• _EXTRACTED RECORDS_
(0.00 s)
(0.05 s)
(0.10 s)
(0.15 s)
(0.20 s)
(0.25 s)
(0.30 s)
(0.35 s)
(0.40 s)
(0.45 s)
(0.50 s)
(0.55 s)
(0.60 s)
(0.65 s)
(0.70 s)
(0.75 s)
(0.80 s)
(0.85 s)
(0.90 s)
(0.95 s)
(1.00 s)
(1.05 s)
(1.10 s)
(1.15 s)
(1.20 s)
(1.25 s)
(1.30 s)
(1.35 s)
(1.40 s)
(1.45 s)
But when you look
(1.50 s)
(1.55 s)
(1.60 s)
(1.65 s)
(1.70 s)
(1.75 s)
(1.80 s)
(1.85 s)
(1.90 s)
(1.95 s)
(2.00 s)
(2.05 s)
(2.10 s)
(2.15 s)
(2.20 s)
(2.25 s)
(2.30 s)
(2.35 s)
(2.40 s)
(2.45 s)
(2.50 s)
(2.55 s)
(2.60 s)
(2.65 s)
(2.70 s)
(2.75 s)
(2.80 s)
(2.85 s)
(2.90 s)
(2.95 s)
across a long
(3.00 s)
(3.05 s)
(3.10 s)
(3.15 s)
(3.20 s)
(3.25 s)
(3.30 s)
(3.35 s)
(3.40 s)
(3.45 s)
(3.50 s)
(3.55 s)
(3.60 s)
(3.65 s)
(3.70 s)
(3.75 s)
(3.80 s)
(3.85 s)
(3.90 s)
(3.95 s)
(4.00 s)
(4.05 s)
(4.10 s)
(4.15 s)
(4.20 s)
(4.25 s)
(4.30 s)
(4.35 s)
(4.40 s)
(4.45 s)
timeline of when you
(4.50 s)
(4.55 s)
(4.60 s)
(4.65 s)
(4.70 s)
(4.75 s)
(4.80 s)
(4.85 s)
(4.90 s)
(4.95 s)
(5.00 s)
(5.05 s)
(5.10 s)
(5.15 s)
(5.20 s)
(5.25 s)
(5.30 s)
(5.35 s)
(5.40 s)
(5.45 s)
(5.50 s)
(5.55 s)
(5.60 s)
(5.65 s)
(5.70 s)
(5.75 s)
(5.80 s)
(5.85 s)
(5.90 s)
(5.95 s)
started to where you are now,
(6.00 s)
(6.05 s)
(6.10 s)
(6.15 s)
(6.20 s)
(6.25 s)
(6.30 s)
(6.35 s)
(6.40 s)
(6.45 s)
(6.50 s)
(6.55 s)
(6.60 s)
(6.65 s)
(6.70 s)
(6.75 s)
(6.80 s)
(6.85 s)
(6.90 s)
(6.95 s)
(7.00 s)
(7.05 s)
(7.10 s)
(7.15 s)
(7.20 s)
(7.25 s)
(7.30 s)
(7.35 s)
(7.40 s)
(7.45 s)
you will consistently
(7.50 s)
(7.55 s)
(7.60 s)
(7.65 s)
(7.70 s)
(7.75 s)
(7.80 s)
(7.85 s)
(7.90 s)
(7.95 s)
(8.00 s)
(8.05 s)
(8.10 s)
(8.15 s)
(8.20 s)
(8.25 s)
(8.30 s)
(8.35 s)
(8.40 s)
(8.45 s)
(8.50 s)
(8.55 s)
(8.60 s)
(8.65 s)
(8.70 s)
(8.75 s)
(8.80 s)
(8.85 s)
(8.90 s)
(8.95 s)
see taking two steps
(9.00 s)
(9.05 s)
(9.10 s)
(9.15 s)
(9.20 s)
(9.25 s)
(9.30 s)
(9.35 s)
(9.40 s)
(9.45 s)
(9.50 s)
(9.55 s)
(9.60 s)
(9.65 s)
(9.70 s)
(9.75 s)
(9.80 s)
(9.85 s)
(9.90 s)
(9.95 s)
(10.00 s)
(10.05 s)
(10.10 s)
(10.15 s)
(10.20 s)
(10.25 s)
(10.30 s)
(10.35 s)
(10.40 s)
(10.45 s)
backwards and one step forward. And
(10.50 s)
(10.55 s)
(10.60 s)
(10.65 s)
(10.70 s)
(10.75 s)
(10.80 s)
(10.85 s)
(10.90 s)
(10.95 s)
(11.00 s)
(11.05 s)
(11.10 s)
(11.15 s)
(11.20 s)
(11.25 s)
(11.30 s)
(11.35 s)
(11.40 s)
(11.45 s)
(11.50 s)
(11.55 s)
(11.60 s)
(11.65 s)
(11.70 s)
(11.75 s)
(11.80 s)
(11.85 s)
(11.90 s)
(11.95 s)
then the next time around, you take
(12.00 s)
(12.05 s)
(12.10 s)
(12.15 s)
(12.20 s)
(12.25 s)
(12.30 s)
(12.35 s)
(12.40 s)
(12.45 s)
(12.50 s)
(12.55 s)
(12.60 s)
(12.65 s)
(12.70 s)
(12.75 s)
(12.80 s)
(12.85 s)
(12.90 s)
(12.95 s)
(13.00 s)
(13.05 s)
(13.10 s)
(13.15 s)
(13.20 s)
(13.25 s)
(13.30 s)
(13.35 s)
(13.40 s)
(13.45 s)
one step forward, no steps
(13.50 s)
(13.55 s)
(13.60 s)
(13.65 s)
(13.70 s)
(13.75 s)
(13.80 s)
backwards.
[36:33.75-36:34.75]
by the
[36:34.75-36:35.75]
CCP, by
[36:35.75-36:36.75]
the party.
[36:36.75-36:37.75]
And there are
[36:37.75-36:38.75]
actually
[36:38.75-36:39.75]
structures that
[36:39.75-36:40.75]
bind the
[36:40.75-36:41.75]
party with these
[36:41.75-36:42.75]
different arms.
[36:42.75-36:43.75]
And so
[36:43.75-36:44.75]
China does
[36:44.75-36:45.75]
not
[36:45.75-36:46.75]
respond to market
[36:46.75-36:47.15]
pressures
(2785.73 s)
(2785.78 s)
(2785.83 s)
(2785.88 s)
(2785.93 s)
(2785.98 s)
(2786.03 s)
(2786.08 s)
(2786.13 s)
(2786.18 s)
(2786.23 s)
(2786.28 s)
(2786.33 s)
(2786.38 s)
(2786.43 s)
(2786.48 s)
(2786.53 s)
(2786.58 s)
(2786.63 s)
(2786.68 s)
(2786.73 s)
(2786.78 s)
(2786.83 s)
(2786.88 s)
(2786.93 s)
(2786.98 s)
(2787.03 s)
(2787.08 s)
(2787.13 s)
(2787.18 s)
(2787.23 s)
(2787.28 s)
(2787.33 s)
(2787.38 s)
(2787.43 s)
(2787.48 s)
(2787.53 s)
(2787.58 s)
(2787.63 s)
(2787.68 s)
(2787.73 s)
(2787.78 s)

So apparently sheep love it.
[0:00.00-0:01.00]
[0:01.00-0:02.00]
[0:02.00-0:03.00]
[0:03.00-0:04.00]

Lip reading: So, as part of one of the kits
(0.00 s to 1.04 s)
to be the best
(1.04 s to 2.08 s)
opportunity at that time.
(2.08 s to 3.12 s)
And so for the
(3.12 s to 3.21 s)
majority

• _EXERCISE REQUIREMENTS_
Each of the entries must be set down exactly, none omitted.

• _PROBLEM SOLUTION_
(0.00 s)
(0.05 s)
(0.10 s)
(0.15 s)
(0.20 s)
(0.25 s)
(0.30 s)
(0.35 s)
(0.40 s)
(0.45 s)
(0.50 s)
(0.55 s)
(0.60 s)
(0.65 s)
(0.70 s)
(0.75 s)
(0.80 s)
(0.85 s)
(0.90 s)
(0.95 s)
(1.00 s)
(1.05 s)
(1.10 s)
(1.15 s)
(1.20 s)
(1.25 s)
(1.30 s)
(1.35 s)
(1.40 s)
(1.45 s)
But when you look
(1.50 s)
(1.55 s)
(1.60 s)
(1.65 s)
(1.70 s)
(1.75 s)
(1.80 s)
(1.85 s)
(1.90 s)
(1.95 s)
(2.00 s)
(2.05 s)
(2.10 s)
(2.15 s)
(2.20 s)
(2.25 s)
(2.30 s)
(2.35 s)
(2.40 s)
(2.45 s)
(2.50 s)
(2.55 s)
(2.60 s)
(2.65 s)
(2.70 s)
(2.75 s)
(2.80 s)
(2.85 s)
(2.90 s)
(2.95 s)
across a long
(3.00 s)
(3.05 s)
(3.10 s)
(3.15 s)
(3.20 s)
(3.25 s)
(3.30 s)
(3.35 s)
(3.40 s)
(3.45 s)
(3.50 s)
(3.55 s)
(3.60 s)
(3.65 s)
(3.70 s)
(3.75 s)
(3.80 s)
(3.85 s)
(3.90 s)
(3.95 s)
(4.00 s)
(4.05 s)
(4.10 s)
(4.15 s)
(4.20 s)
(4.25 s)
(4.30 s)
(4.35 s)
(4.40 s)
(4.45 s)
timeline of when you
(4.50 s)
(4.55 s)
(4.60 s)
(4.65 s)
(4.70 s)
(4.75 s)
(4.80 s)
(4.85 s)
(4.90 s)
(4.95 s)
(5.00 s)
(5.05 s)
(5.10 s)
(5.15 s)
(5.20 s)
(5.25 s)
(5.30 s)
(5.35 s)
(5.40 s)
(5.45 s)
(5.50 s)
(5.55 s)
(5.60 s)
(5.65 s)
(5.70 s)
(5.75 s)
(5.80 s)
(5.85 s)
(5.90 s)
(5.95 s)
started to where you are now,
(6.00 s)
(6.05 s)
(6.10 s)
(6.15 s)
(6.20 s)
(6.25 s)
(6.30 s)
(6.35 s)
(6.40 s)
(6.45 s)
(6.50 s)
(6.55 s)
(6.60 s)
(6.65 s)
(6.70 s)
(6.75 s)
(6.80 s)
(6.85 s)
(6.90 s)
(6.95 s)
(7.00 s)
(7.05 s)
(7.10 s)
(7.15 s)
(7.20 s)
(7.25 s)
(7.30 s)
(7.35 s)
(7.40 s)
(7.45 s)
you will consistently
(7.50 s)
(7.55 s)
(7.60 s)
(7.65 s)
(7.70 s)
(7.75 s)
(7.80 s)
(7.85 s)
(7.90 s)
(7.95 s)
(8.00 s)
(8.05 s)
(8.10 s)
(8.15 s)
(8.20 s)
(8.25 s)
(8.30 s)
(8.35 s)
(8.40 s)
(8.45 s)
(8.50 s)
(8.55 s)
(8.60 s)
(8.65 s)
(8.70 s)
(8.75 s)
(8.80 s)
(8.85 s)
(8.90 s)
(8.95 s)
see taking two steps
(9.00 s)
(9.05 s)
(9.10 s)
(9.15 s)
(9.20 s)
(9.25 s)
(9.30 s)
(9.35 s)
(9.40 s)
(9.45 s)
(9.50 s)
(9.55 s)
(9.60 s)
(9.65 s)
(9.70 s)
(9.75 s)
(9.80 s)
(9.85 s)
(9.90 s)
(9.95 s)
(10.00 s)
(10.05 s)
(10.10 s)
(10.15 s)
(10.20 s)
(10.25 s)
(10.30 s)
(10.35 s)
(10.40 s)
(10.45 s)
backwards and one step forward. And
(10.50 s)
(10.55 s)
(10.60 s)
(10.65 s)
(10.70 s)
(10.75 s)
(10.80 s)
(10.85 s)
(10.90 s)
(10.95 s)
(11.00 s)
(11.05 s)
(11.10 s)
(11.15 s)
(11.20 s)
(11.25 s)
(11.30 s)
(11.35 s)
(11.40 s)
(11.45 s)
(11.50 s)
(11.55 s)
(11.60 s)
(11.65 s)
(11.70 s)
(11.75 s)
(11.80 s)
(11.85 s)
(11.90 s)
(11.95 s)
then the next time around, you take
(12.00 s)
(12.05 s)
(12.10 s)
(12.15 s)
(12.20 s)
(12.25 s)
(12.30 s)
(12.35 s)
(12.40 s)
(12.45 s)
(12.50 s)
(12.55 s)
(12.60 s)
(12.65 s)
(12.70 s)
(12.75 s)
(12.80 s)
(12.85 s)
(12.90 s)
(12.95 s)
(13.00 s)
(13.05 s)
(13.10 s)
(13.15 s)
(13.20 s)
(13.25 s)
(13.30 s)
(13.35 s)
(13.40 s)
(13.45 s)
one step forward, no steps
(13.50 s)
(13.55 s)
(13.60 s)
(13.65 s)
(13.70 s)
(13.75 s)
(13.80 s)
backwards.
[36:33.75-36:34.75]
by the
[36:34.75-36:35.75]
CCP, by
[36:35.75-36:36.75]
the party.
[36:36.75-36:37.75]
And there are
[36:37.75-36:38.75]
actually
[36:38.75-36:39.75]
structures that
[36:39.75-36:40.75]
bind the
[36:40.75-36:41.75]
party with these
[36:41.75-36:42.75]
different arms.
[36:42.75-36:43.75]
And so
[36:43.75-36:44.75]
China does
[36:44.75-36:45.75]
not
[36:45.75-36:46.75]
respond to market
[36:46.75-36:47.15]
pressures
(2785.73 s)
(2785.78 s)
(2785.83 s)
(2785.88 s)
(2785.93 s)
(2785.98 s)
(2786.03 s)
(2786.08 s)
(2786.13 s)
(2786.18 s)
(2786.23 s)
(2786.28 s)
(2786.33 s)
(2786.38 s)
(2786.43 s)
(2786.48 s)
(2786.53 s)
(2786.58 s)
(2786.63 s)
(2786.68 s)
(2786.73 s)
(2786.78 s)
(2786.83 s)
(2786.88 s)
(2786.93 s)
(2786.98 s)
(2787.03 s)
(2787.08 s)
(2787.13 s)
(2787.18 s)
(2787.23 s)
(2787.28 s)
(2787.33 s)
(2787.38 s)
(2787.43 s)
(2787.48 s)
(2787.53 s)
(2787.58 s)
(2787.63 s)
(2787.68 s)
(2787.73 s)
(2787.78 s)

So apparently sheep love it.
[0:00.00-0:01.00]
[0:01.00-0:02.00]
[0:02.00-0:03.00]
[0:03.00-0:04.00]

Lip reading: So, as part of one of the kits
(0.00 s to 1.04 s)
to be the best
(1.04 s to 2.08 s)
opportunity at that time.
(2.08 s to 3.12 s)
And so for the
(3.12 s to 3.21 s)
majority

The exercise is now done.